* **REQUIRED ACTION**
The data below should be transcribed in full, with no picture included.

* **DATA FOR THIS TASK**
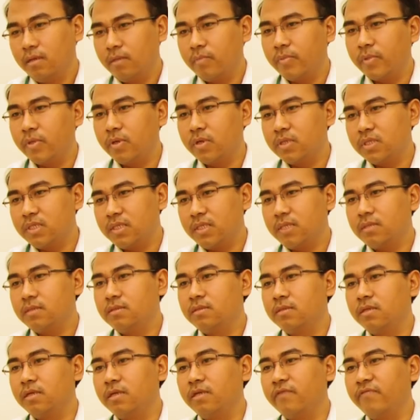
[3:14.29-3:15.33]
because it is
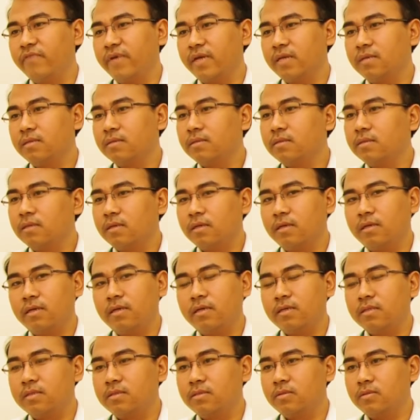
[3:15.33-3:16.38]
the defects.
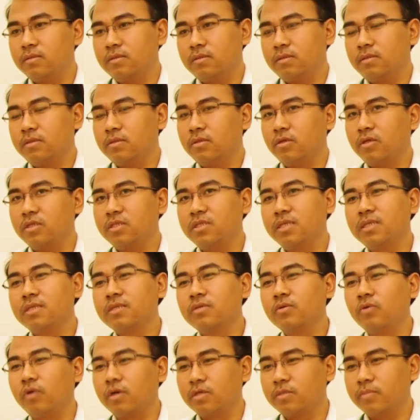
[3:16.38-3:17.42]
It's just not
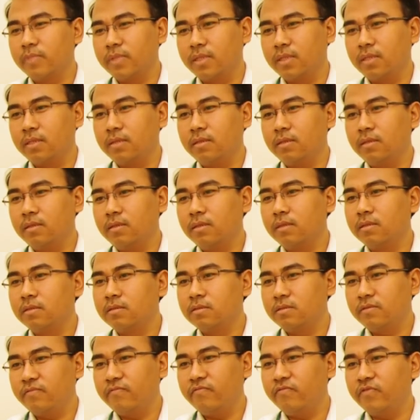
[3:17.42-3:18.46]
just cosmetic;
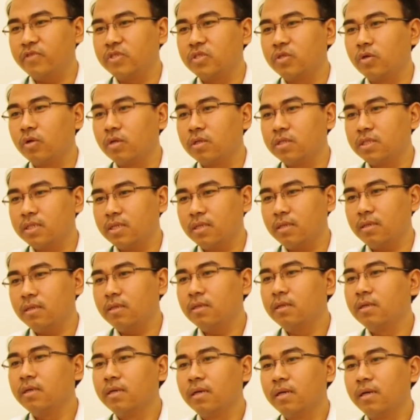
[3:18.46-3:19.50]
it's physiological
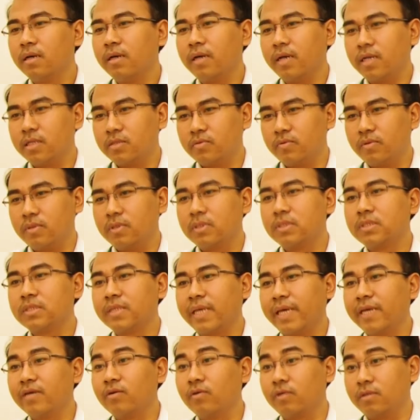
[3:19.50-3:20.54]
as well as
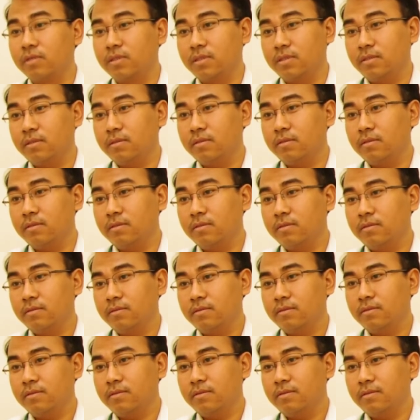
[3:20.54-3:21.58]
psychological.
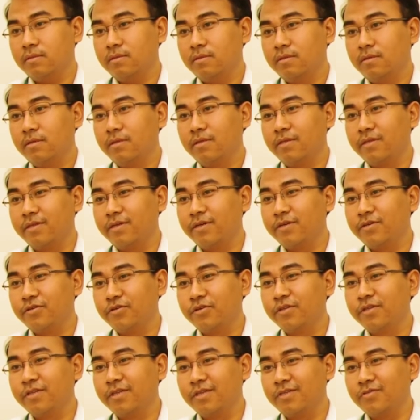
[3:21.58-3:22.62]
There are
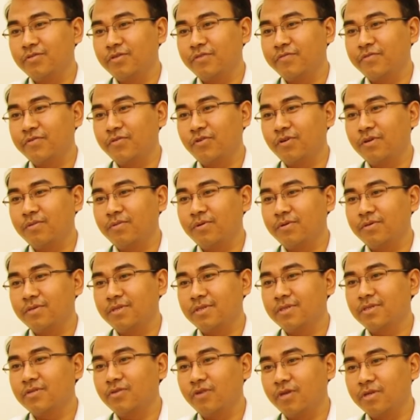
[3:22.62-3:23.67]
three things we have to talk about:
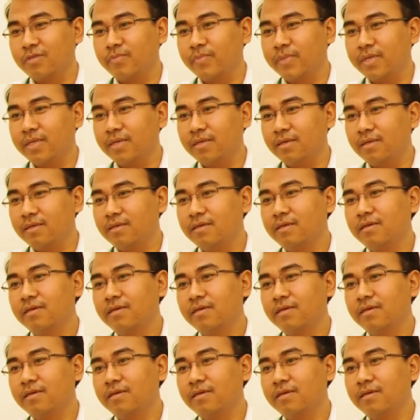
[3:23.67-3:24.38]
this cosmetic,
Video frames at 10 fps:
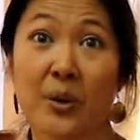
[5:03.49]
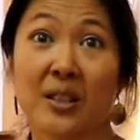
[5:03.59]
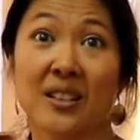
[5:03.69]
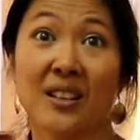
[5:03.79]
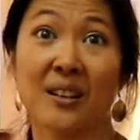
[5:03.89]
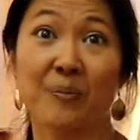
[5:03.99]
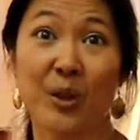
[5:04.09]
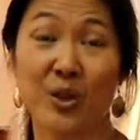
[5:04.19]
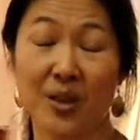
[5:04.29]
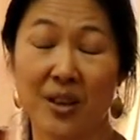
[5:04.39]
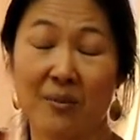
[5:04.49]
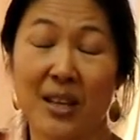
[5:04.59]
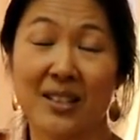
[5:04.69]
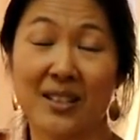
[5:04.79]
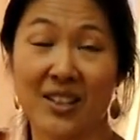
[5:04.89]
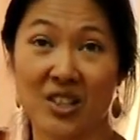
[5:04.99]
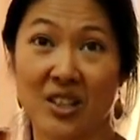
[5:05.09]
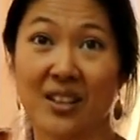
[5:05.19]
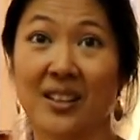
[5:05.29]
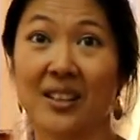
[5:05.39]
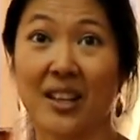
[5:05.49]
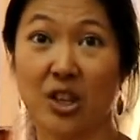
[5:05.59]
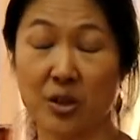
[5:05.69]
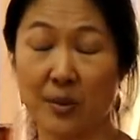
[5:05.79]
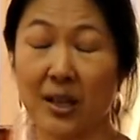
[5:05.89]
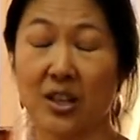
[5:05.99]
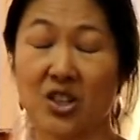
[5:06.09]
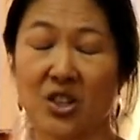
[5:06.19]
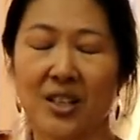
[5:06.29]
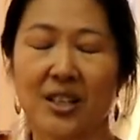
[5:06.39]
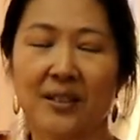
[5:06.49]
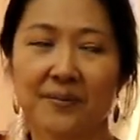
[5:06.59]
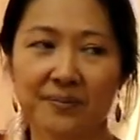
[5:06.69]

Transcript: We did a meditation and like a shamanic journey,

* **ANSWER TO THIS EXERCISE**
[3:14.29-3:15.33]
because it is
[3:15.33-3:16.38]
the defects.
[3:16.38-3:17.42]
It's just not
[3:17.42-3:18.46]
just cosmetic;
[3:18.46-3:19.50]
it's physiological
[3:19.50-3:20.54]
as well as
[3:20.54-3:21.58]
psychological.
[3:21.58-3:22.62]
There are
[3:22.62-3:23.67]
three things we have to talk about:
[3:23.67-3:24.38]
this cosmetic,
Video frames at 10 fps:
[5:03.49]
[5:03.59]
[5:03.69]
[5:03.79]
[5:03.89]
[5:03.99]
[5:04.09]
[5:04.19]
[5:04.29]
[5:04.39]
[5:04.49]
[5:04.59]
[5:04.69]
[5:04.79]
[5:04.89]
[5:04.99]
[5:05.09]
[5:05.19]
[5:05.29]
[5:05.39]
[5:05.49]
[5:05.59]
[5:05.69]
[5:05.79]
[5:05.89]
[5:05.99]
[5:06.09]
[5:06.19]
[5:06.29]
[5:06.39]
[5:06.49]
[5:06.59]
[5:06.69]

Transcript: We did a meditation and like a shamanic journey,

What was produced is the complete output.